**Requirement:** Determine how many lines in the entries below hold "speaker". Respond with that number only.

___ Exercise data

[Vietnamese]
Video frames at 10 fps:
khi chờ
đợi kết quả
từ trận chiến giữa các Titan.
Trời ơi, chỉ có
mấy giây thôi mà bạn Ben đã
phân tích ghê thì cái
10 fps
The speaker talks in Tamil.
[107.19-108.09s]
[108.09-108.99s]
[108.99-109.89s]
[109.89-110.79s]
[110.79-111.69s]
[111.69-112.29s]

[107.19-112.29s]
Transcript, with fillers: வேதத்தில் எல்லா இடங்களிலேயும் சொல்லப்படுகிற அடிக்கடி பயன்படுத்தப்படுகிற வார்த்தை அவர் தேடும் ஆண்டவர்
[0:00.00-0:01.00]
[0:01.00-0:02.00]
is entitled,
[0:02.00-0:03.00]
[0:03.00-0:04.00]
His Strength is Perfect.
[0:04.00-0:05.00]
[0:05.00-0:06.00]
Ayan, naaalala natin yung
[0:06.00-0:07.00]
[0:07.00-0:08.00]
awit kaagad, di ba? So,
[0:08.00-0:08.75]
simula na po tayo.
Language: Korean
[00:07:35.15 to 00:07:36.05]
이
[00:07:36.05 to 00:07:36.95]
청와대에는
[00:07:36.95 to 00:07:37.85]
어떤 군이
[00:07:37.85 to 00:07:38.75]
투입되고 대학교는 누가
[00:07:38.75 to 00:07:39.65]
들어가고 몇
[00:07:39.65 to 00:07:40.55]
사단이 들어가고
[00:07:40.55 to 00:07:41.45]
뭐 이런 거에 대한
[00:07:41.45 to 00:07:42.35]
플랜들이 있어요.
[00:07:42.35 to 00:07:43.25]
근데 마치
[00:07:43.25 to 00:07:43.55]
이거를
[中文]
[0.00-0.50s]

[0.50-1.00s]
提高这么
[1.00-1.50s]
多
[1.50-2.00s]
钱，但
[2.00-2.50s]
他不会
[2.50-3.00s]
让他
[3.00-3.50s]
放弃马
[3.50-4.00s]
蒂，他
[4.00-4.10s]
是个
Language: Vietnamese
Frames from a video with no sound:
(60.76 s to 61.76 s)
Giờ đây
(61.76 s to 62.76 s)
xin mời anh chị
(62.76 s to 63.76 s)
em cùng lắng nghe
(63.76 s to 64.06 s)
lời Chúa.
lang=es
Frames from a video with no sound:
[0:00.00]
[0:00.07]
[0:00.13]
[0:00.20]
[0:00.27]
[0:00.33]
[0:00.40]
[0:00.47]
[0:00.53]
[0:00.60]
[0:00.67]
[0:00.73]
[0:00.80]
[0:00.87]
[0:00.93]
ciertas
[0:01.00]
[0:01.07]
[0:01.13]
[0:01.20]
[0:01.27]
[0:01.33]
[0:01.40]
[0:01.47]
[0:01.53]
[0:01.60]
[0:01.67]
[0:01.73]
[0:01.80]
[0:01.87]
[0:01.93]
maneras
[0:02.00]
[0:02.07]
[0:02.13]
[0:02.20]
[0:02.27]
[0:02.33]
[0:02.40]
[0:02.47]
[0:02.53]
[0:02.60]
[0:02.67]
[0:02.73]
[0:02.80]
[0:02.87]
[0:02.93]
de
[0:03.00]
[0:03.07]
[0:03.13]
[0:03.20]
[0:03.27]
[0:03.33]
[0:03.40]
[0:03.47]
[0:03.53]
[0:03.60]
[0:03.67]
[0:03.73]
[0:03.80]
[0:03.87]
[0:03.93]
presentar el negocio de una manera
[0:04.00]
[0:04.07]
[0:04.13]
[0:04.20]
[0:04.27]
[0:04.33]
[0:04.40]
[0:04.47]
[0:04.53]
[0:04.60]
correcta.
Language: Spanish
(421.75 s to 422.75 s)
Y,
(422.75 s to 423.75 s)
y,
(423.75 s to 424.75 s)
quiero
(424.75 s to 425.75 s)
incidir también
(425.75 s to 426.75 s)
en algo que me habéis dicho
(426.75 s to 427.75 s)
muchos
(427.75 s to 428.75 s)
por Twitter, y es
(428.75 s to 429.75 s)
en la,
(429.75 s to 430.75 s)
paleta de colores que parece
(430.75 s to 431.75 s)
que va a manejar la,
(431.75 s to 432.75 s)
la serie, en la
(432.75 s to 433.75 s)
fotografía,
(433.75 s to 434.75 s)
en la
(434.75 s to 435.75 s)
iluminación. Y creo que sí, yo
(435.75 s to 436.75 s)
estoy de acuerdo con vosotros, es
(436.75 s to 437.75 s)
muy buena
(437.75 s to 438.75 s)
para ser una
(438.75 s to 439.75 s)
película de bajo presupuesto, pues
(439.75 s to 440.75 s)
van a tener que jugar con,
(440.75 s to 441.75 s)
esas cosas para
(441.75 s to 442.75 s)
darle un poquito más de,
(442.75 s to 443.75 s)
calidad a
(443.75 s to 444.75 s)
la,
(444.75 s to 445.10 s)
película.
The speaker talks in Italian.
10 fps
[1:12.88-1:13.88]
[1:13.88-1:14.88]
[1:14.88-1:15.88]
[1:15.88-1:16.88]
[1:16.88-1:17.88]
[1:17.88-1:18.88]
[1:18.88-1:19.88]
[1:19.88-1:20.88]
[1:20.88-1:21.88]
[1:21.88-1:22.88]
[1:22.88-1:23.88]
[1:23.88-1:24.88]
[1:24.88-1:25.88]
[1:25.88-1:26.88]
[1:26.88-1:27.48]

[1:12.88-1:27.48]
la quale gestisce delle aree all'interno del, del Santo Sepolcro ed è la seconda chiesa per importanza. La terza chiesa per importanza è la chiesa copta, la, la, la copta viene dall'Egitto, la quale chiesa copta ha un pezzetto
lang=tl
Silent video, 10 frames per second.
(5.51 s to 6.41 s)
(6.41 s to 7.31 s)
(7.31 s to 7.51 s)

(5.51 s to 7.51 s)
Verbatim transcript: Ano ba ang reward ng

______

**Reply to the task:** 2